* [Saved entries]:
┌────────
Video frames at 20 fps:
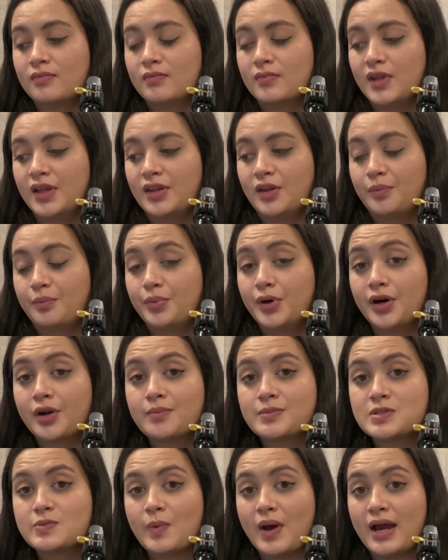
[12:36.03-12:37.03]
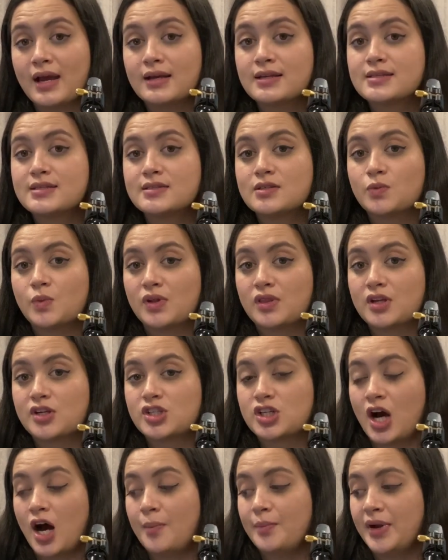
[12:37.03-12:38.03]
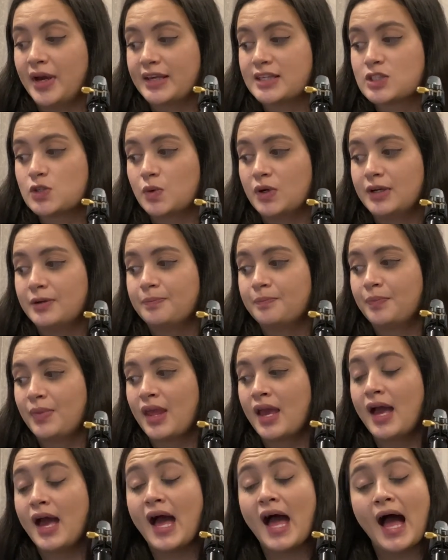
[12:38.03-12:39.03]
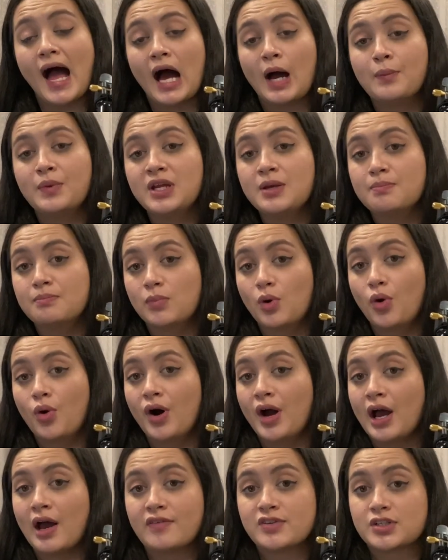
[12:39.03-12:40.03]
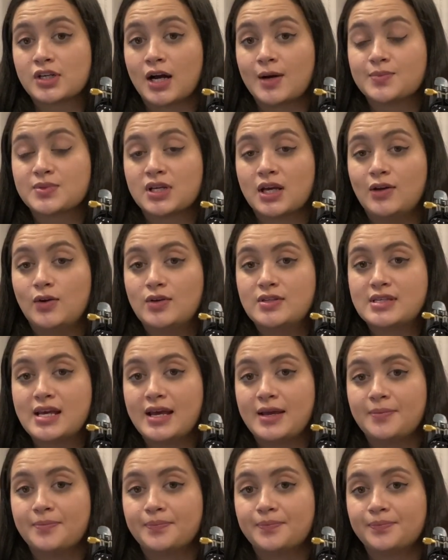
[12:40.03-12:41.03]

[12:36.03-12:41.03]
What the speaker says: in the bottom space with a sharp next to it. How many more F sharps can you see?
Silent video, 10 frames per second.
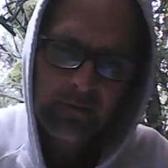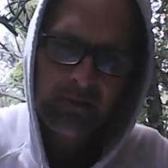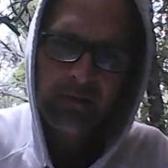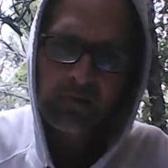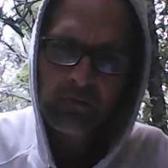
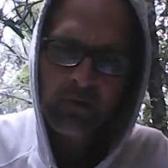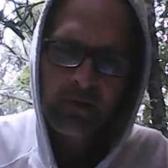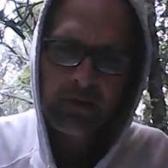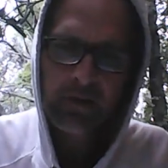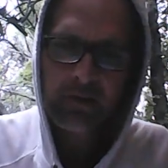to do
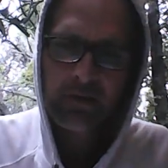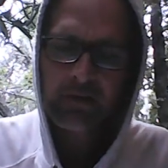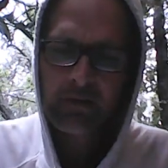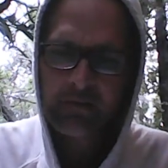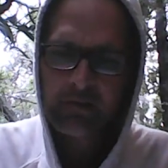work.
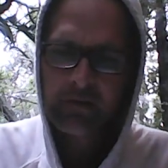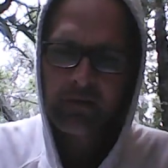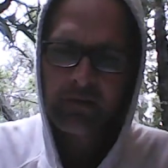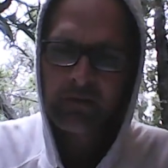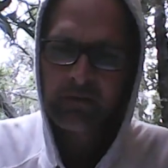
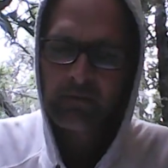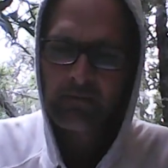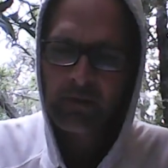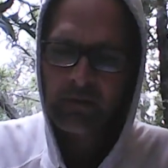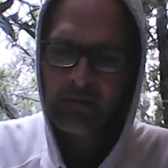To
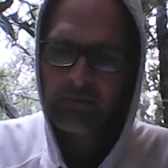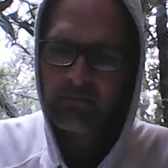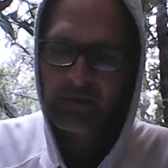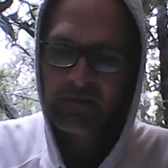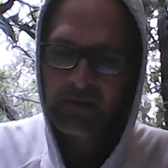
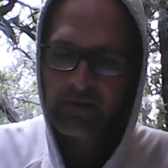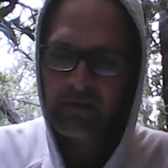particularly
└────────
Which lines run from the one holding "[12:40.03-12:41.03]" through the end of the records? Reproduce them word for word, both ends included, with no pictures.

* [EXERCISE OUTPUT]:
[12:40.03-12:41.03]

[12:36.03-12:41.03]
What the speaker says: in the bottom space with a sharp next to it. How many more F sharps can you see?
Silent video, 10 frames per second.
to do
work.
To
particularly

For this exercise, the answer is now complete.